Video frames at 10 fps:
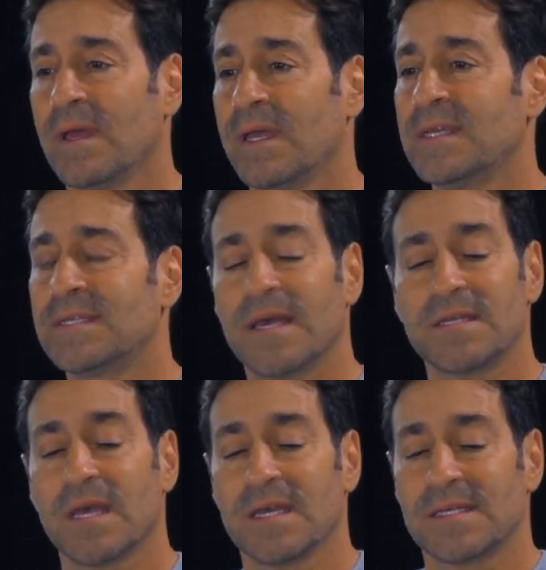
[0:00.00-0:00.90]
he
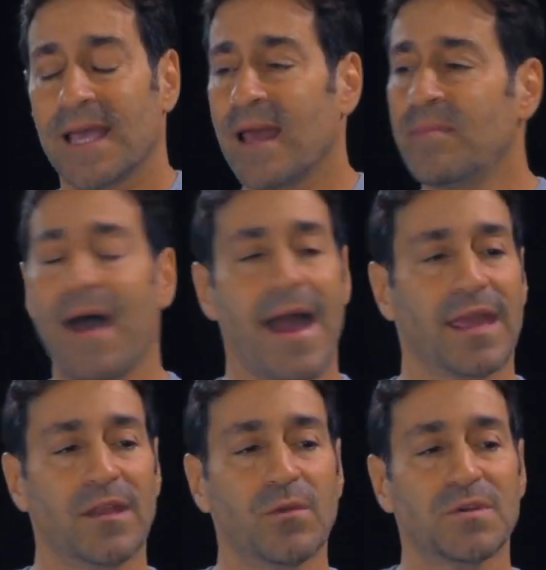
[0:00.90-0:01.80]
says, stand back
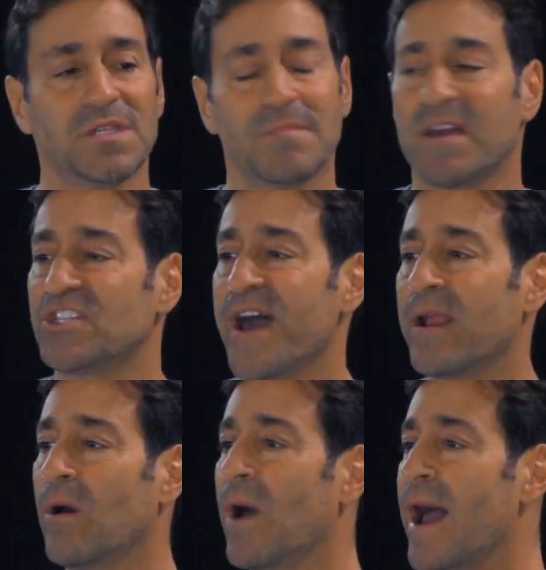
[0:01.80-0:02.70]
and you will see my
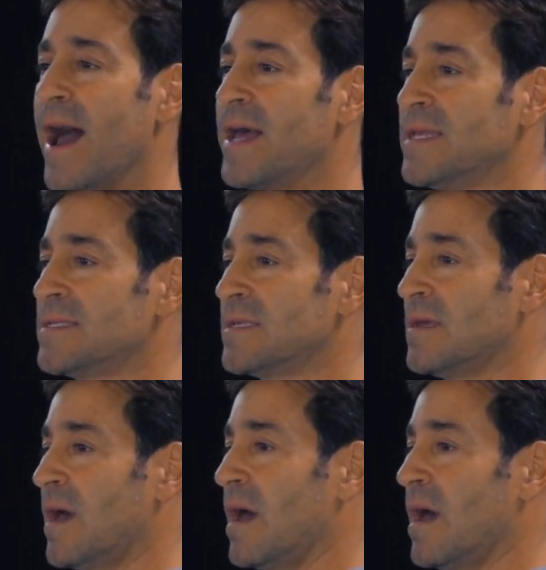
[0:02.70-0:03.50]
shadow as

• Task statement
Although the records contain pictures, the output must hold only their exact wording.

• Result below
Video frames at 10 fps:
[0:00.00-0:00.90]
he
[0:00.90-0:01.80]
says, stand back
[0:01.80-0:02.70]
and you will see my
[0:02.70-0:03.50]
shadow as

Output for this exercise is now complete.